▶ _DATA SHOWN_:
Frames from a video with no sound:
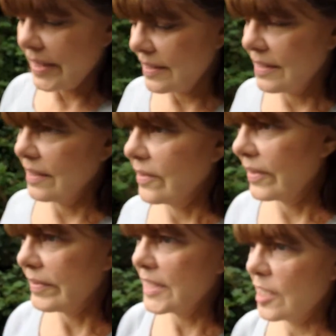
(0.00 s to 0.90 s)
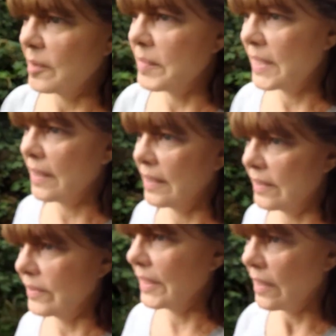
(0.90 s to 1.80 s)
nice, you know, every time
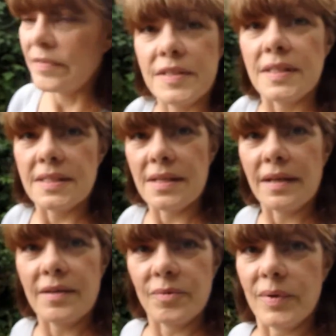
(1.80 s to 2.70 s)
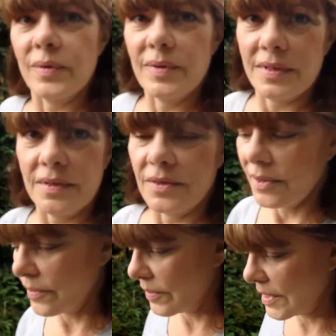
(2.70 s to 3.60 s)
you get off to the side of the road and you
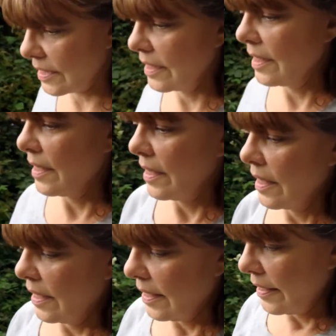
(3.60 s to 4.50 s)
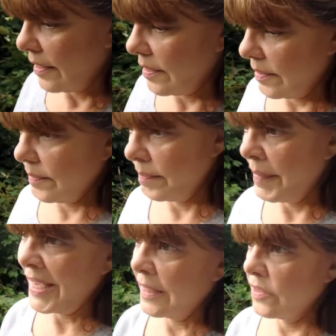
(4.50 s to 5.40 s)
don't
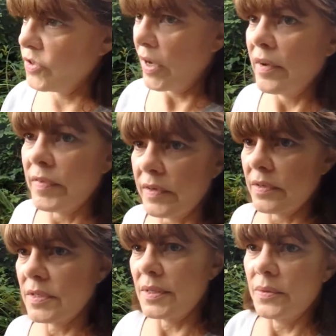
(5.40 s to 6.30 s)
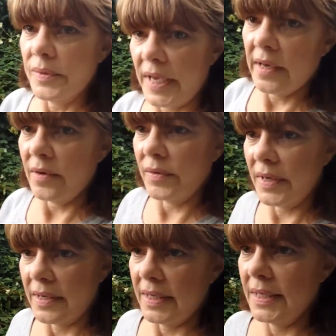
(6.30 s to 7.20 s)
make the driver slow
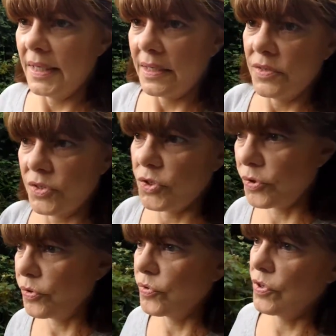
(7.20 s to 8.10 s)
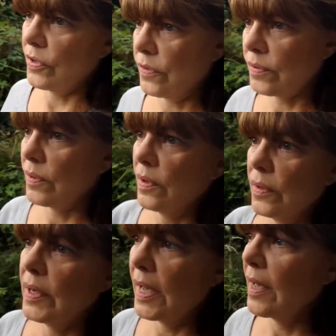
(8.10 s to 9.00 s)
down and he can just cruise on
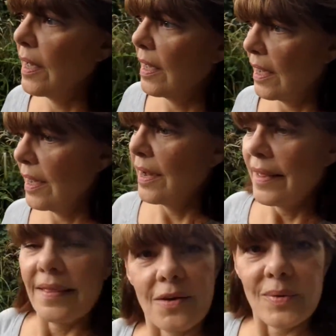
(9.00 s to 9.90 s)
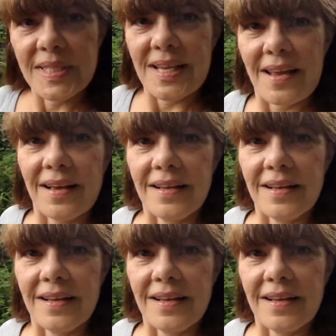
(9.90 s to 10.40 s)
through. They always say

▶ _YOUR OBJECTIVE_: All the records need to be printed again exactly as written, though without their pictures.

▶ _ANSWER FOR THIS EXERCISE_:
Frames from a video with no sound:
(0.00 s to 0.90 s)
(0.90 s to 1.80 s)
nice, you know, every time
(1.80 s to 2.70 s)
(2.70 s to 3.60 s)
you get off to the side of the road and you
(3.60 s to 4.50 s)
(4.50 s to 5.40 s)
don't
(5.40 s to 6.30 s)
(6.30 s to 7.20 s)
make the driver slow
(7.20 s to 8.10 s)
(8.10 s to 9.00 s)
down and he can just cruise on
(9.00 s to 9.90 s)
(9.90 s to 10.40 s)
through. They always say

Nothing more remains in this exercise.